──────── RECORDS SUPPLIED

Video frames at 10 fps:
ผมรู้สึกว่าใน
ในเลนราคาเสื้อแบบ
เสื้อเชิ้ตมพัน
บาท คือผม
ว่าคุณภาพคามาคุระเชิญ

────────────────
──────── RECORDS SUPPLIED

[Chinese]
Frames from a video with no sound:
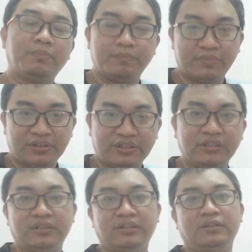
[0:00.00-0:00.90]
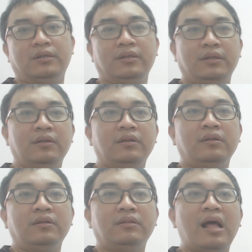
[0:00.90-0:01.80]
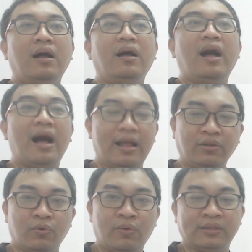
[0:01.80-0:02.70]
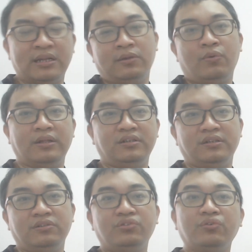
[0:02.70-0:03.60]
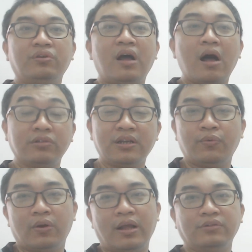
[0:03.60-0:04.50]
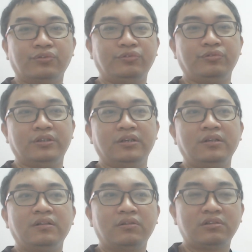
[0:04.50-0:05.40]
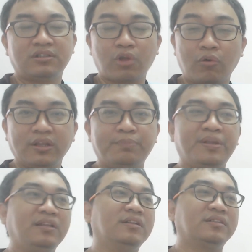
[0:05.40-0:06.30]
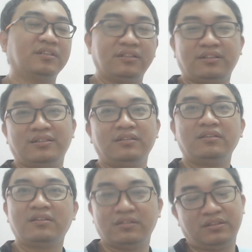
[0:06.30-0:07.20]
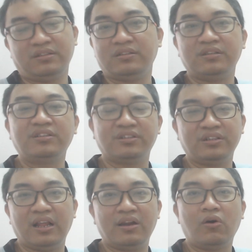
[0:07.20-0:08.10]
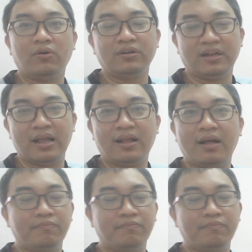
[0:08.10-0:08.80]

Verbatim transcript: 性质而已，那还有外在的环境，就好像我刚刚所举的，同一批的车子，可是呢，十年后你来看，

────────────────
──────── RECORDS SUPPLIED

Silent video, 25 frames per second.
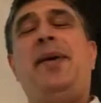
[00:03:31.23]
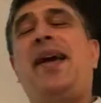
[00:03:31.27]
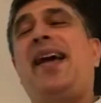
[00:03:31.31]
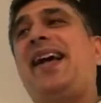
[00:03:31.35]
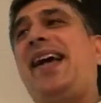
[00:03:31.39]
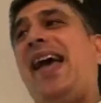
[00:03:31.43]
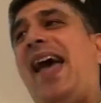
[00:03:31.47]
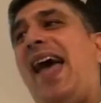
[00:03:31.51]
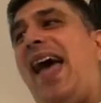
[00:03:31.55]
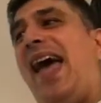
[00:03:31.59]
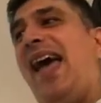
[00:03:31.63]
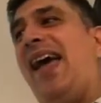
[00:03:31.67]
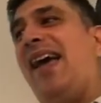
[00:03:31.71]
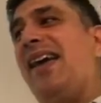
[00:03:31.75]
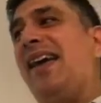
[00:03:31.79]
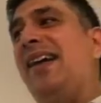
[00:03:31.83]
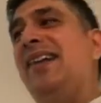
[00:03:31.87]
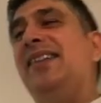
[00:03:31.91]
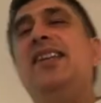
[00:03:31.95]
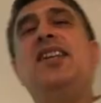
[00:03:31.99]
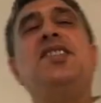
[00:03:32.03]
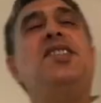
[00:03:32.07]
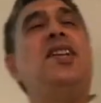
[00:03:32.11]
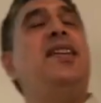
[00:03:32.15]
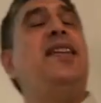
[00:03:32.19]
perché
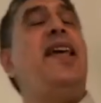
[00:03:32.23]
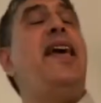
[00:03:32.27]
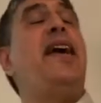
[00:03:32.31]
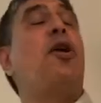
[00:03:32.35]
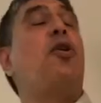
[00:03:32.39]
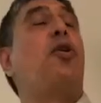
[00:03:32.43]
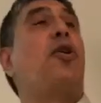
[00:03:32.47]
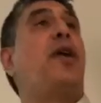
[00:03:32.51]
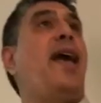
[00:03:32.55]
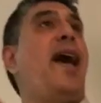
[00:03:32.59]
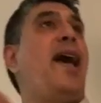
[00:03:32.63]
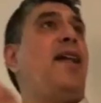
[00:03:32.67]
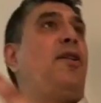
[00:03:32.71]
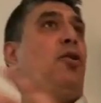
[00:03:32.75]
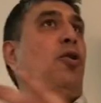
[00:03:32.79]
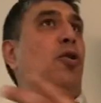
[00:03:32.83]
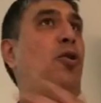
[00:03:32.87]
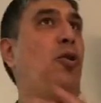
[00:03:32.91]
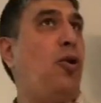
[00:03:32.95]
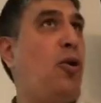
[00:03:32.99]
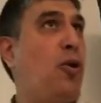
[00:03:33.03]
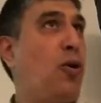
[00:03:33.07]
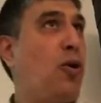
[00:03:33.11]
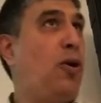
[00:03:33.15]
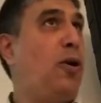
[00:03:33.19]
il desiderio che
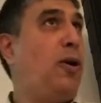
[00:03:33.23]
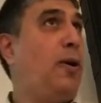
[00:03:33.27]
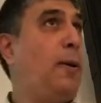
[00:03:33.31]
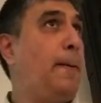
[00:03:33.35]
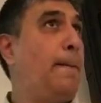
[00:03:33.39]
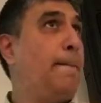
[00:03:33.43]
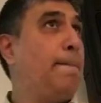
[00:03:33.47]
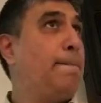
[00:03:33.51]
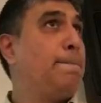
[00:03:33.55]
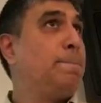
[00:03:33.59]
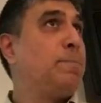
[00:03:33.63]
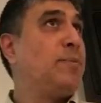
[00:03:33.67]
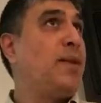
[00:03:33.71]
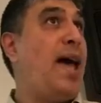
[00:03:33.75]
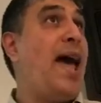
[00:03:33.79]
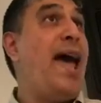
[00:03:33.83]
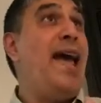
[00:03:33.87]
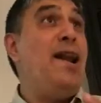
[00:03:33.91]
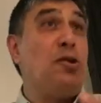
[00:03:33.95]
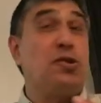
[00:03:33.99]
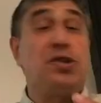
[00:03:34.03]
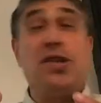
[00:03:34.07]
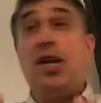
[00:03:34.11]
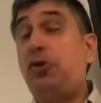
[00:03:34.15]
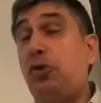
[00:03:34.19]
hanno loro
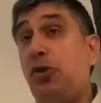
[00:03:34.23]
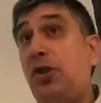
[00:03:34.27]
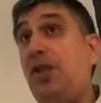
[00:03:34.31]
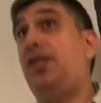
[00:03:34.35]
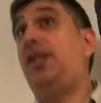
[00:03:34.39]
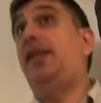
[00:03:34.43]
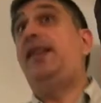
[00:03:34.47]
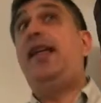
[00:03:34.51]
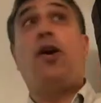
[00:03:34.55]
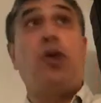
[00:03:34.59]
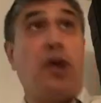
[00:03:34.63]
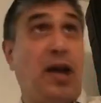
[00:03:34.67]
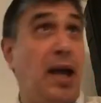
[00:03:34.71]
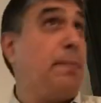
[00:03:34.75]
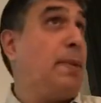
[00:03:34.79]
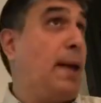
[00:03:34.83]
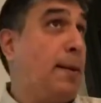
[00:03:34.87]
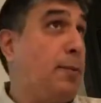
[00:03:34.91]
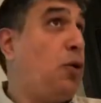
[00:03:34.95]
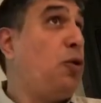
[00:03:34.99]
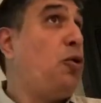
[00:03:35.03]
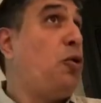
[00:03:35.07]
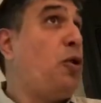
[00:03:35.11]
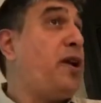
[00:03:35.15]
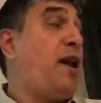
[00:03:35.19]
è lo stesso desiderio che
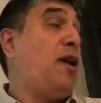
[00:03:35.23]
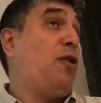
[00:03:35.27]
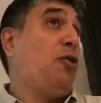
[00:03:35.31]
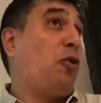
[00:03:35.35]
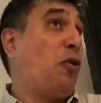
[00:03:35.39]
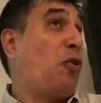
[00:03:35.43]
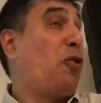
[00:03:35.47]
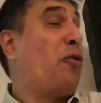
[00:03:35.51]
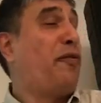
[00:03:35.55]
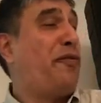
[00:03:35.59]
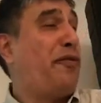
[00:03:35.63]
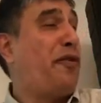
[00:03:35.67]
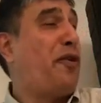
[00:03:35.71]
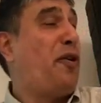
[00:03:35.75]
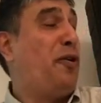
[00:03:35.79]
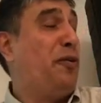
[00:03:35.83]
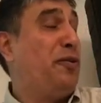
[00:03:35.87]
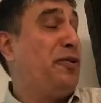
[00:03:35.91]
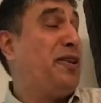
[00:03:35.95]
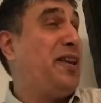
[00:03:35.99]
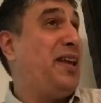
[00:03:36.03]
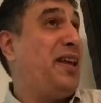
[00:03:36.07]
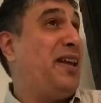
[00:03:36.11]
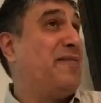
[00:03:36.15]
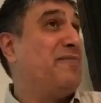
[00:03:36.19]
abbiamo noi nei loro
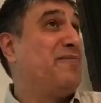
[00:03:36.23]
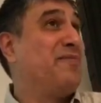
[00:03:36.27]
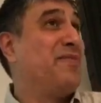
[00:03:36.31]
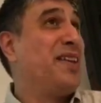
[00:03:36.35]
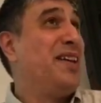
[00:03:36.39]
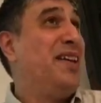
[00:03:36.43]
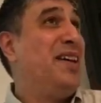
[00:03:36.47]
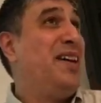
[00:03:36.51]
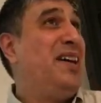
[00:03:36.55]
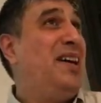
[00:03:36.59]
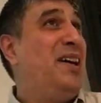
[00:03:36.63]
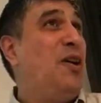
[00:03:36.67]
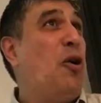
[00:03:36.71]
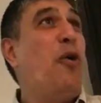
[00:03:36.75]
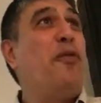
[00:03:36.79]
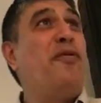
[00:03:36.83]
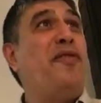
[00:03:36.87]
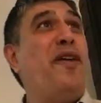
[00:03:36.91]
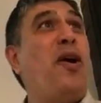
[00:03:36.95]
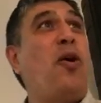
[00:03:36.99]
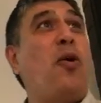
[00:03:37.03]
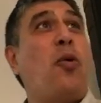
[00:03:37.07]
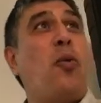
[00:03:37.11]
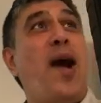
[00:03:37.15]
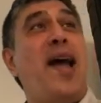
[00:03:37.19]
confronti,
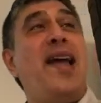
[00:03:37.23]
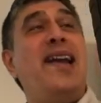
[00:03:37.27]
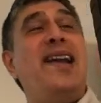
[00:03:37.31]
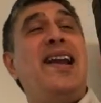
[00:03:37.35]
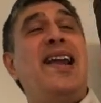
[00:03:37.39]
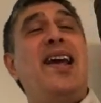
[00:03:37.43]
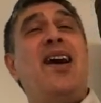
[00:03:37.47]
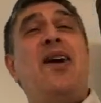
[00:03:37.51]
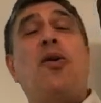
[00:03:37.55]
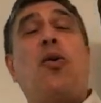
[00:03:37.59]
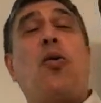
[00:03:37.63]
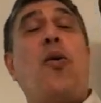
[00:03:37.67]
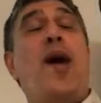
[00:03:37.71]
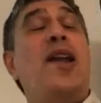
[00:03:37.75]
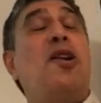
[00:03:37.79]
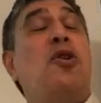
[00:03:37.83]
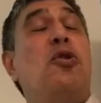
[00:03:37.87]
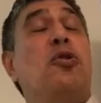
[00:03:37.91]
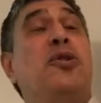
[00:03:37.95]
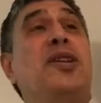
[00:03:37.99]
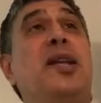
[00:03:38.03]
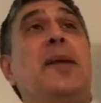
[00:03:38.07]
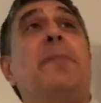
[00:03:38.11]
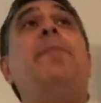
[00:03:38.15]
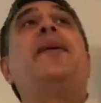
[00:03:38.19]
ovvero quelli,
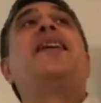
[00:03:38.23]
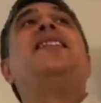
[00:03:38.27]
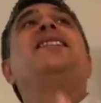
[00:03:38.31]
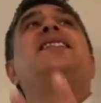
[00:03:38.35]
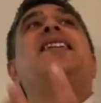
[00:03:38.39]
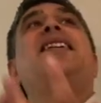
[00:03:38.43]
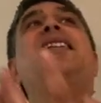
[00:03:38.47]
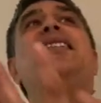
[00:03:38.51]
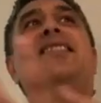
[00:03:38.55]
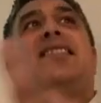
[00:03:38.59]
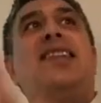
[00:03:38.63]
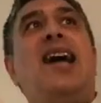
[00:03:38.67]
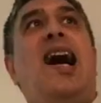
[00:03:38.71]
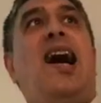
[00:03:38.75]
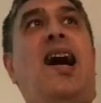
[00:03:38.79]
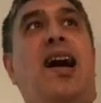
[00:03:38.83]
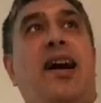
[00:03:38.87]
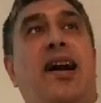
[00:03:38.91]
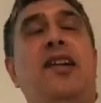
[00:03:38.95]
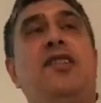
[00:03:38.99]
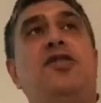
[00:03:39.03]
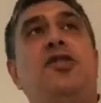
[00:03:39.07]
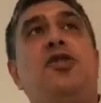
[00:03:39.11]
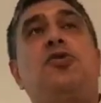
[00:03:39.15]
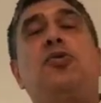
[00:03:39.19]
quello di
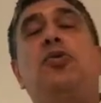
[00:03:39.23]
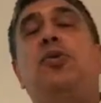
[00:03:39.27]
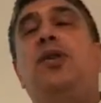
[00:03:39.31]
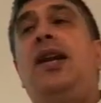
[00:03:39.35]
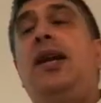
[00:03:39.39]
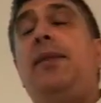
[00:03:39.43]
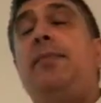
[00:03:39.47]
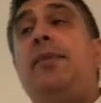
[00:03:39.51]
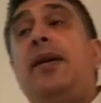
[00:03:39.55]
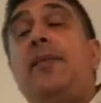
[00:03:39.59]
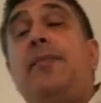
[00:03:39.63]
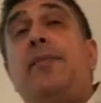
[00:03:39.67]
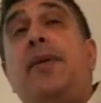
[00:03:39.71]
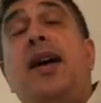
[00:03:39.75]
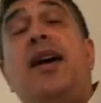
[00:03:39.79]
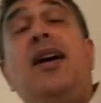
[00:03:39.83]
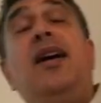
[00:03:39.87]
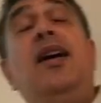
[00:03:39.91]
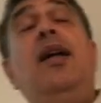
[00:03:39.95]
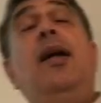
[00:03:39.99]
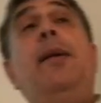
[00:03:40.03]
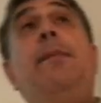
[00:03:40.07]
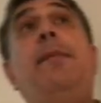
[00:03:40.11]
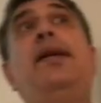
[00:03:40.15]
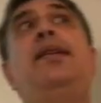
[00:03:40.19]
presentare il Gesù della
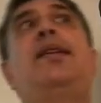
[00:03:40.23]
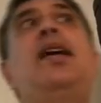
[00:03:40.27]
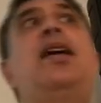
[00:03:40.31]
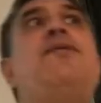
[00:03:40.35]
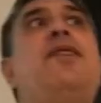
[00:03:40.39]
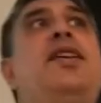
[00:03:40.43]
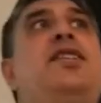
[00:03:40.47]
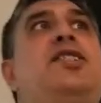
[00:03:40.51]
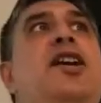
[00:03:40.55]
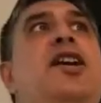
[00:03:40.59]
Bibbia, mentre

────────────────

◆ **YOUR GOAL**
Copy back exactly the lines above from the one containing "[00:03:38.39]" through the one containing "[00:03:39.31]", and leave every picture behind.

◆ **RESULT BELOW**
[00:03:38.39]
[00:03:38.43]
[00:03:38.47]
[00:03:38.51]
[00:03:38.55]
[00:03:38.59]
[00:03:38.63]
[00:03:38.67]
[00:03:38.71]
[00:03:38.75]
[00:03:38.79]
[00:03:38.83]
[00:03:38.87]
[00:03:38.91]
[00:03:38.95]
[00:03:38.99]
[00:03:39.03]
[00:03:39.07]
[00:03:39.11]
[00:03:39.15]
[00:03:39.19]
quello di
[00:03:39.23]
[00:03:39.27]
[00:03:39.31]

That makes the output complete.